- GIVEN RECORDS:
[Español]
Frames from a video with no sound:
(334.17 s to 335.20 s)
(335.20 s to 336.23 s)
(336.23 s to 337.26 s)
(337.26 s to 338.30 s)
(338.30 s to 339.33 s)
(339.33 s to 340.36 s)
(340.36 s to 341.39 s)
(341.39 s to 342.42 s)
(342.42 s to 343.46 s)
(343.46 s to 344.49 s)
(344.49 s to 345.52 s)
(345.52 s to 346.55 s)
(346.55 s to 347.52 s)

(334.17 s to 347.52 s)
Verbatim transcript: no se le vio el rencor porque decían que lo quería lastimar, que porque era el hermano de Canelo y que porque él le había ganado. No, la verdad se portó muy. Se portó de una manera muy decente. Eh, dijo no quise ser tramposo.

--

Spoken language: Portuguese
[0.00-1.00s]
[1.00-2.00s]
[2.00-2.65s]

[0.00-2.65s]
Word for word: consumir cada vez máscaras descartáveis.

* * *

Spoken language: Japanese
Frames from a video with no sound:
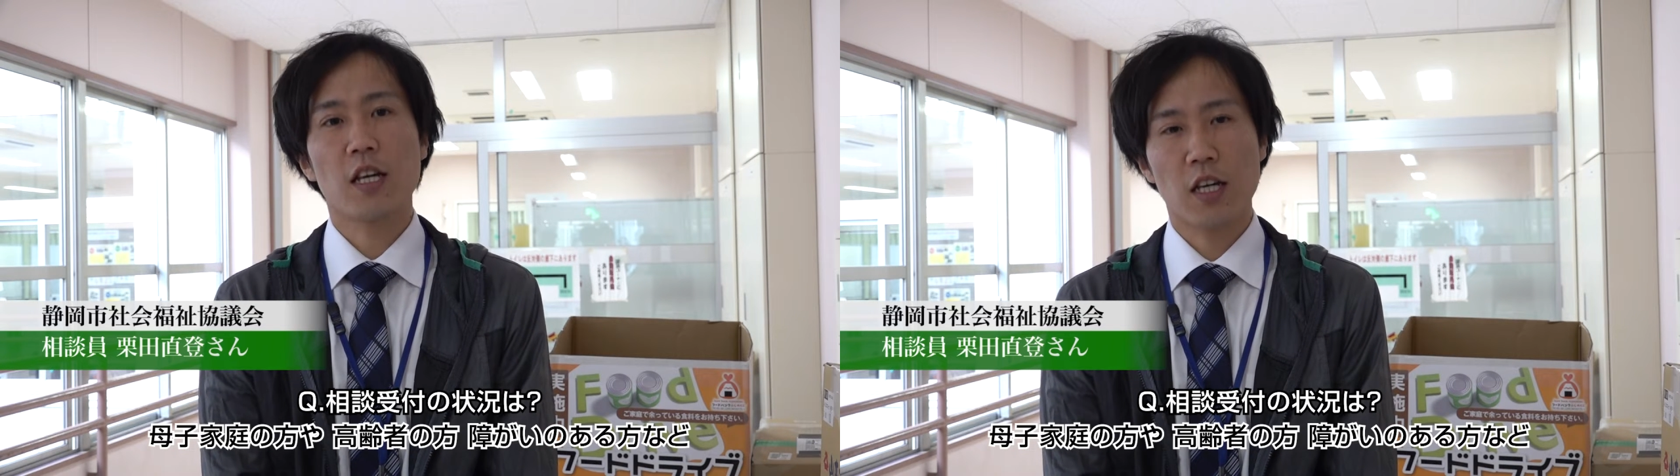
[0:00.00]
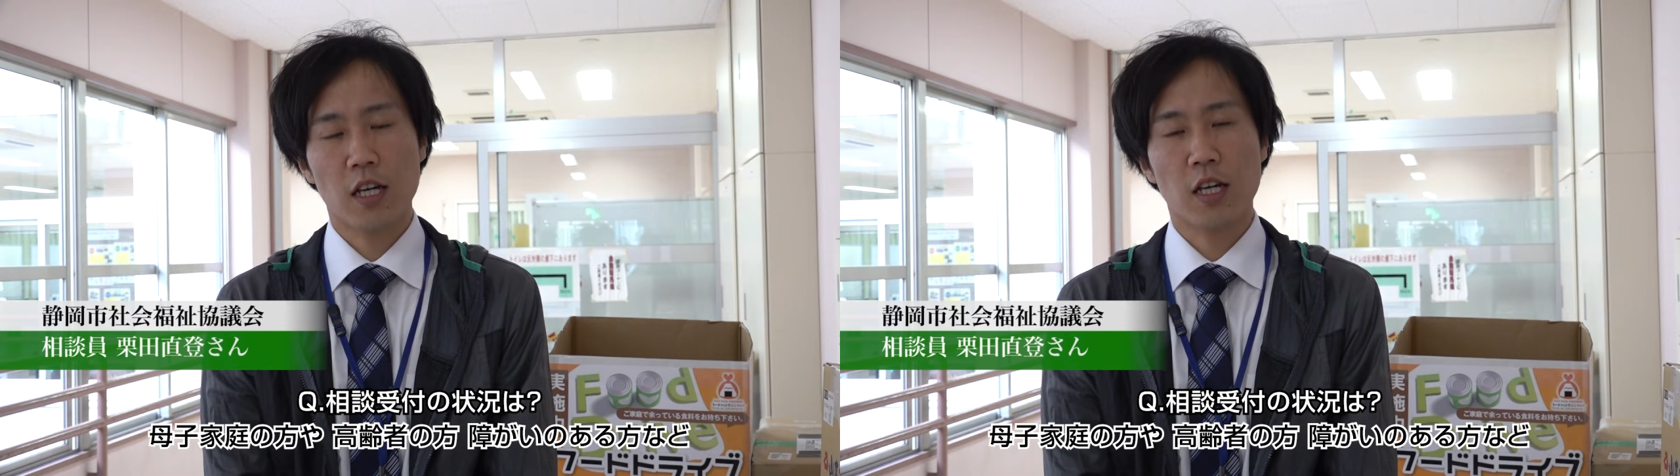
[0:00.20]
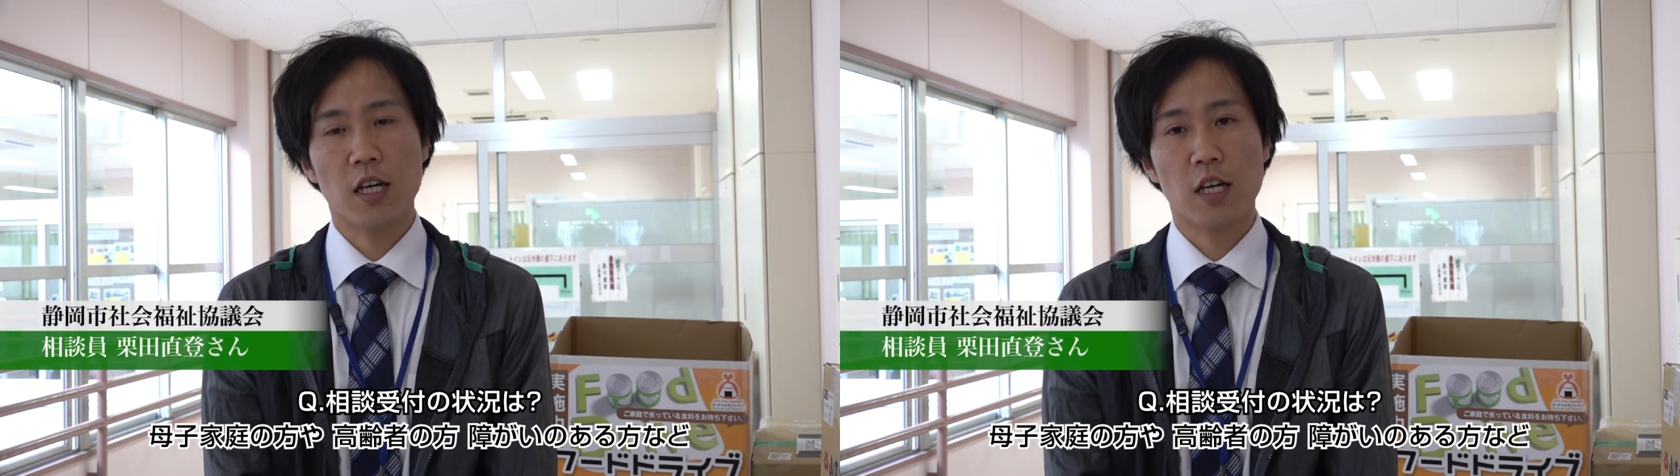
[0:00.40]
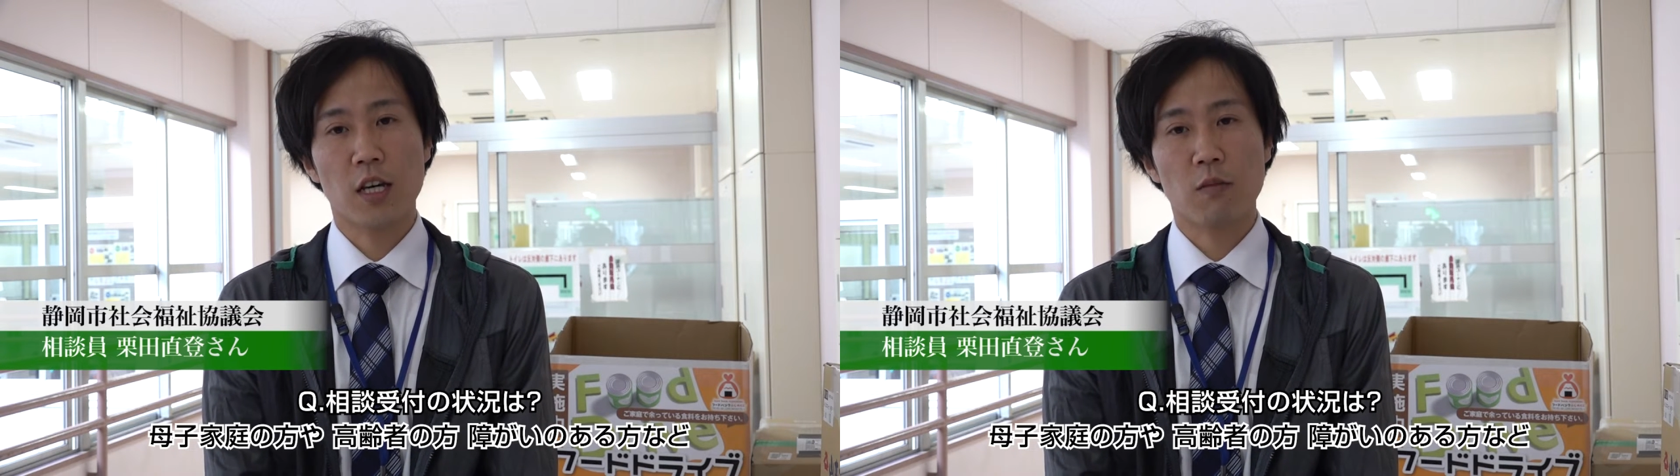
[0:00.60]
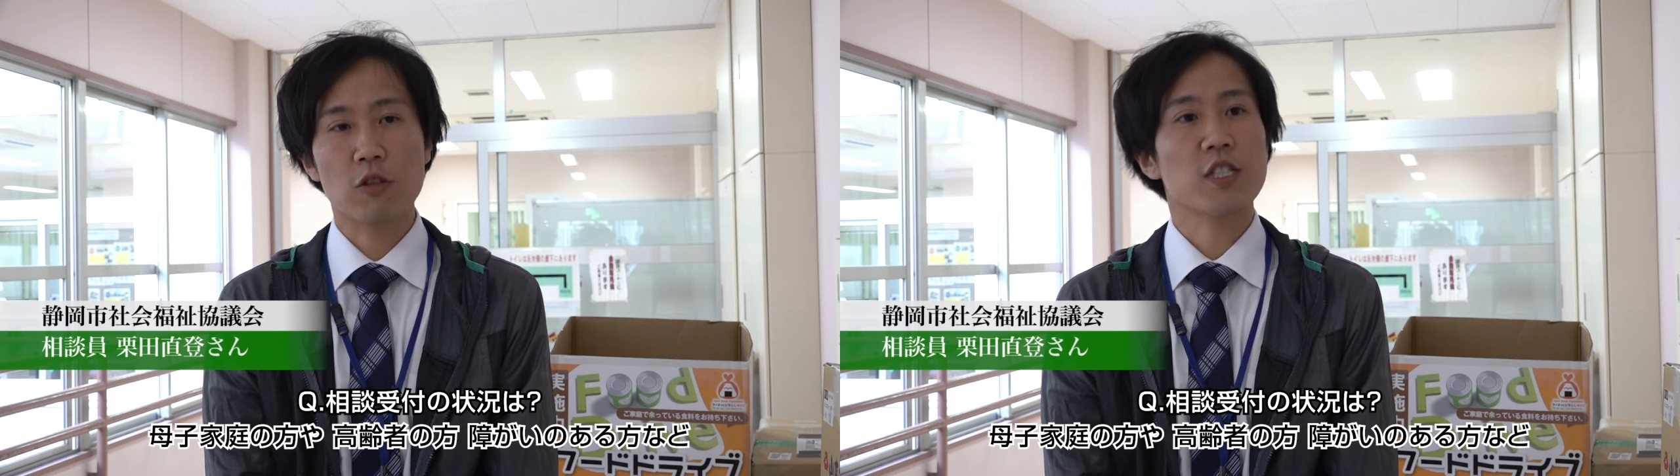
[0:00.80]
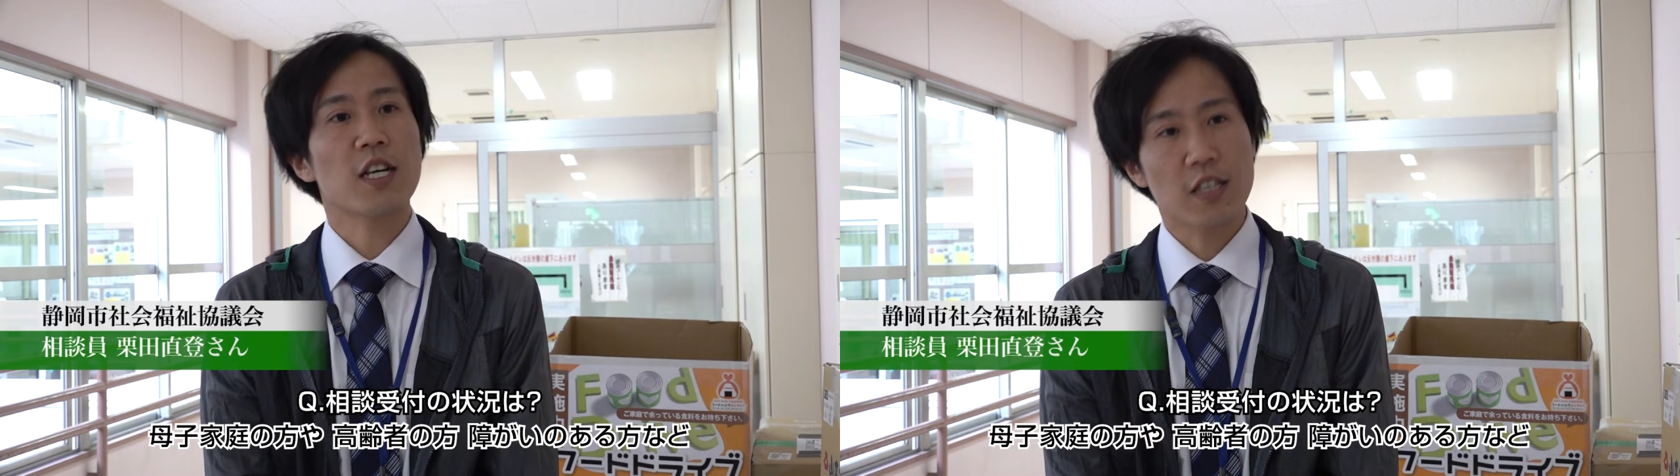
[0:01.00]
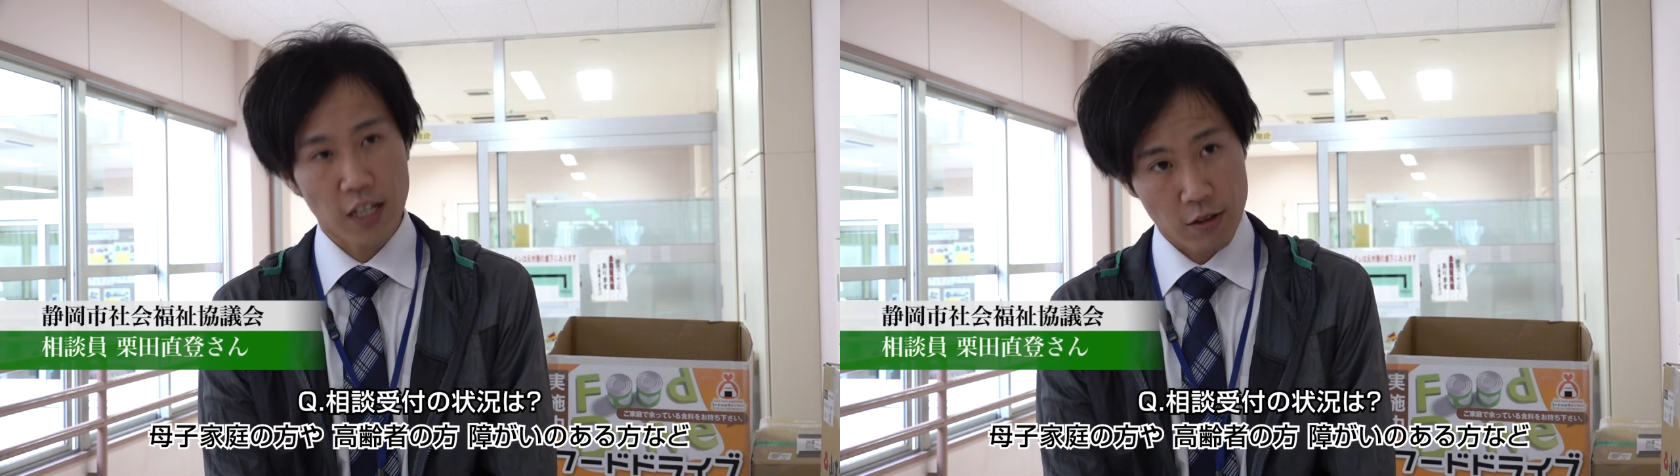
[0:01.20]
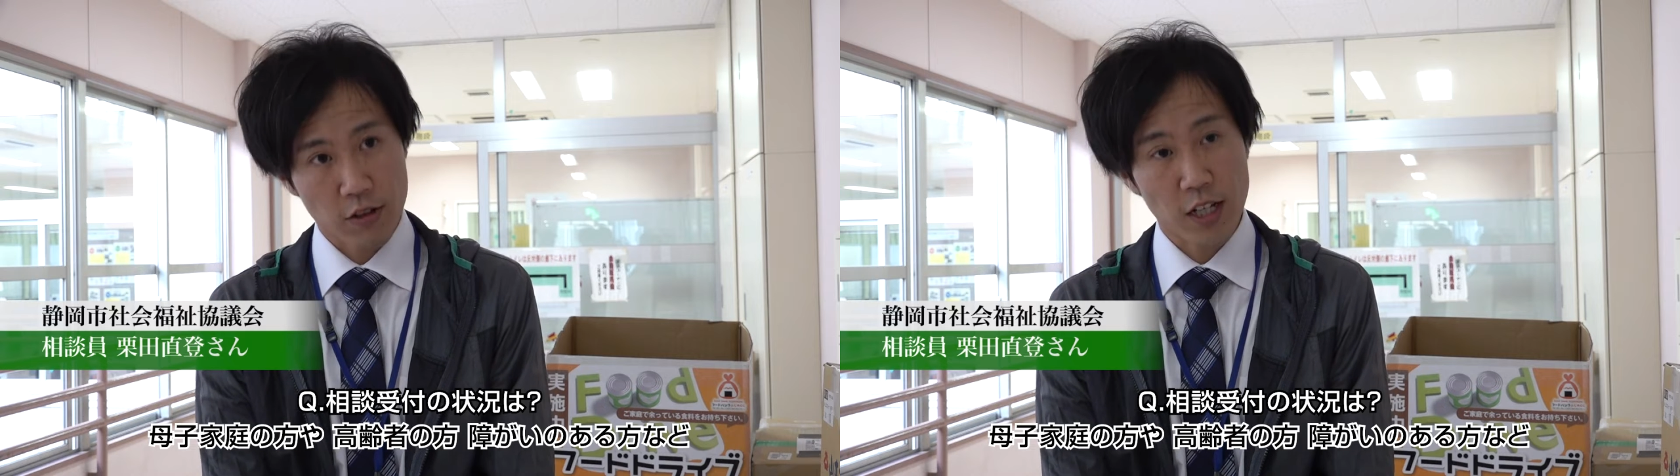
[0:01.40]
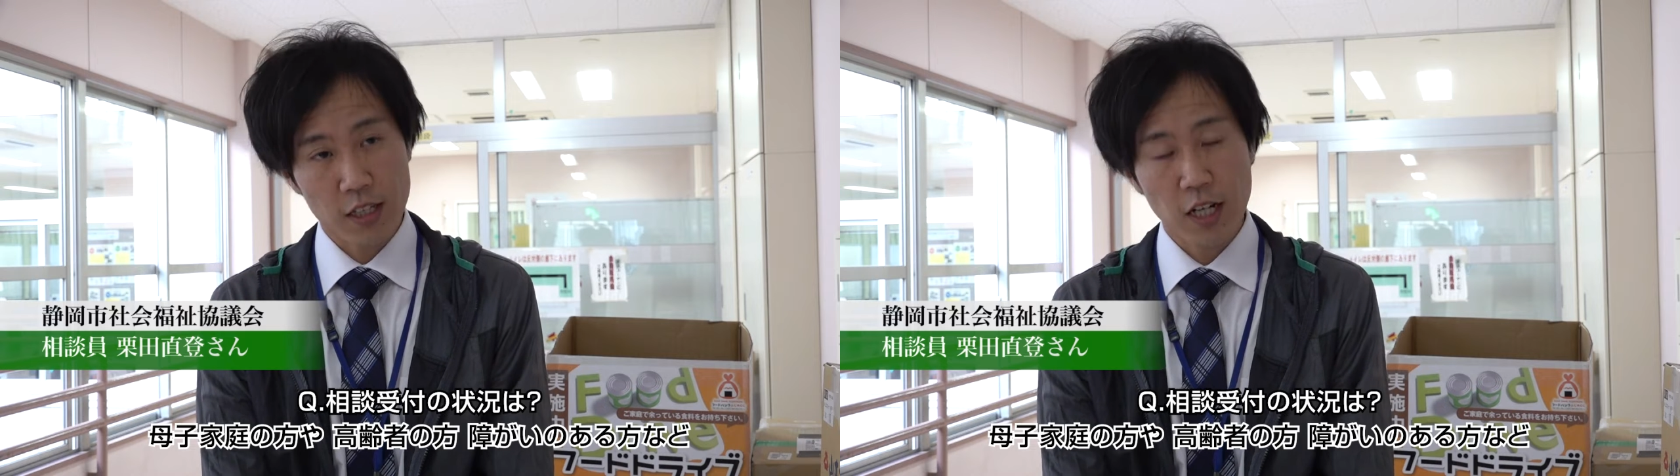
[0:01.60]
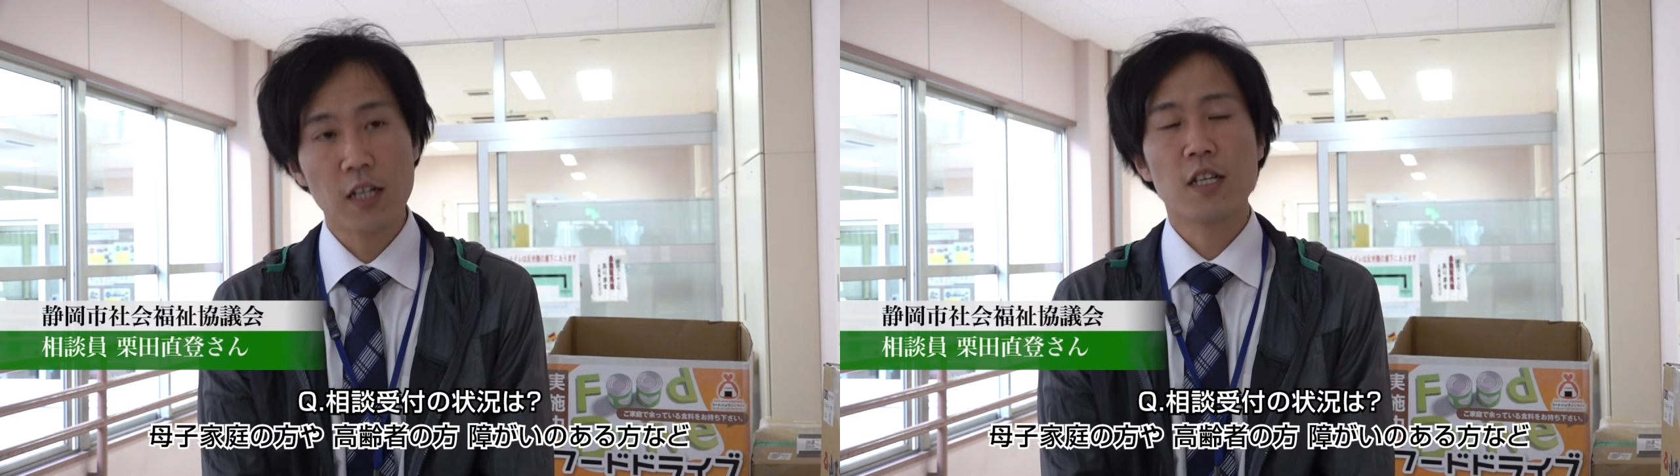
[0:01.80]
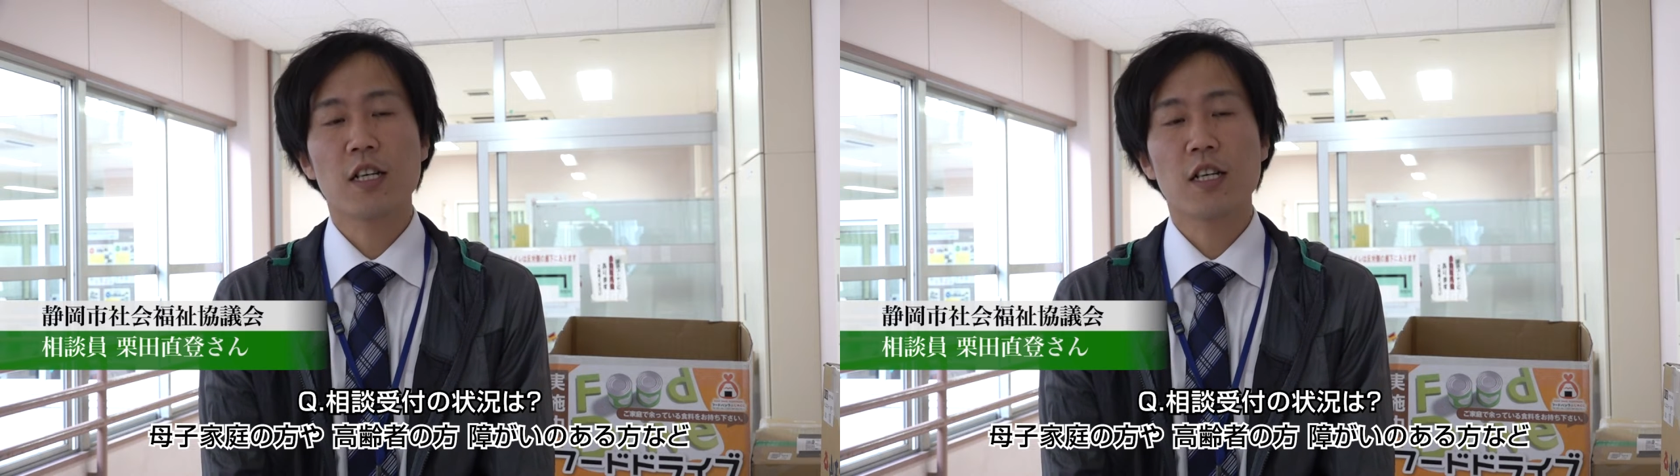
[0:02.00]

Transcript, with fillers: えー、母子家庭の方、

- TASK:
Using the data above, repeat exactly the lines that begin at the line with "(335.20 s to 336.23 s)" and end at the line with "(346.55 s to 347.52 s)", both ends included.

- EXERCISE OUTPUT:
(335.20 s to 336.23 s)
(336.23 s to 337.26 s)
(337.26 s to 338.30 s)
(338.30 s to 339.33 s)
(339.33 s to 340.36 s)
(340.36 s to 341.39 s)
(341.39 s to 342.42 s)
(342.42 s to 343.46 s)
(343.46 s to 344.49 s)
(344.49 s to 345.52 s)
(345.52 s to 346.55 s)
(346.55 s to 347.52 s)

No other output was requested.